## [Goal of the exercise]
Give the records again in full, exactly as they appear, but without the pictures.

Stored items
==*==

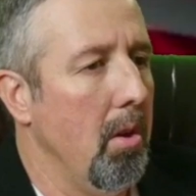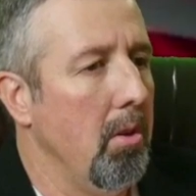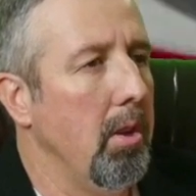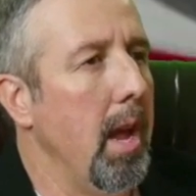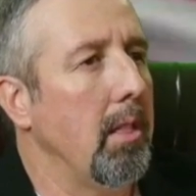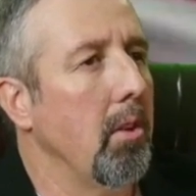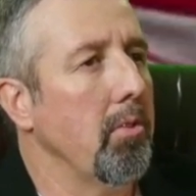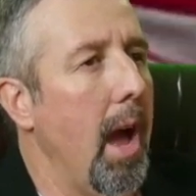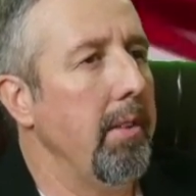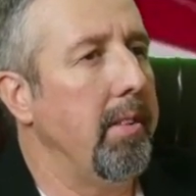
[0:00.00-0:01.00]
to take those
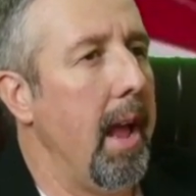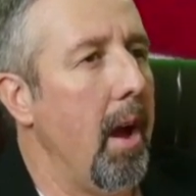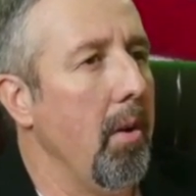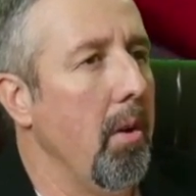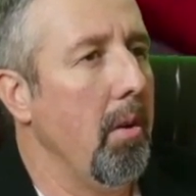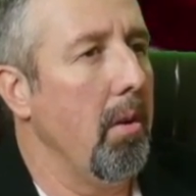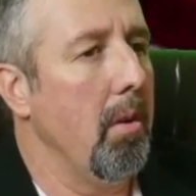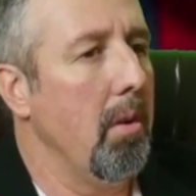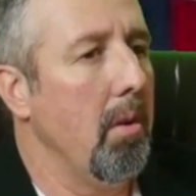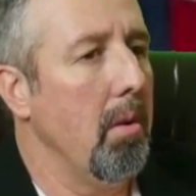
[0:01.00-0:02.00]
guys down.
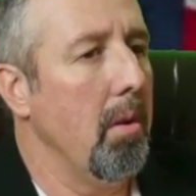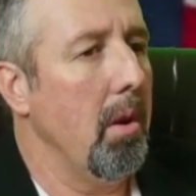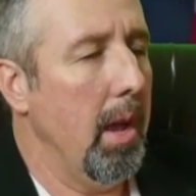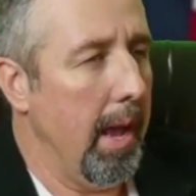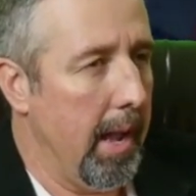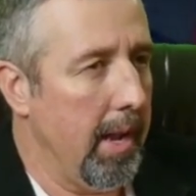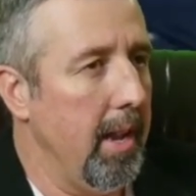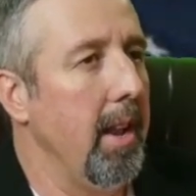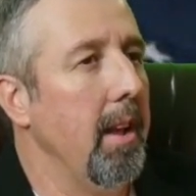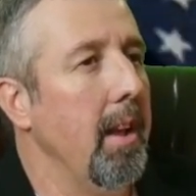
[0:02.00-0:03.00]
And I
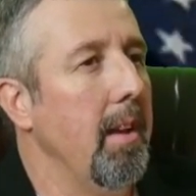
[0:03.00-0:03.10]
did it.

==*==

## [Problem solution]
[0:00.00-0:01.00]
to take those
[0:01.00-0:02.00]
guys down.
[0:02.00-0:03.00]
And I
[0:03.00-0:03.10]
did it.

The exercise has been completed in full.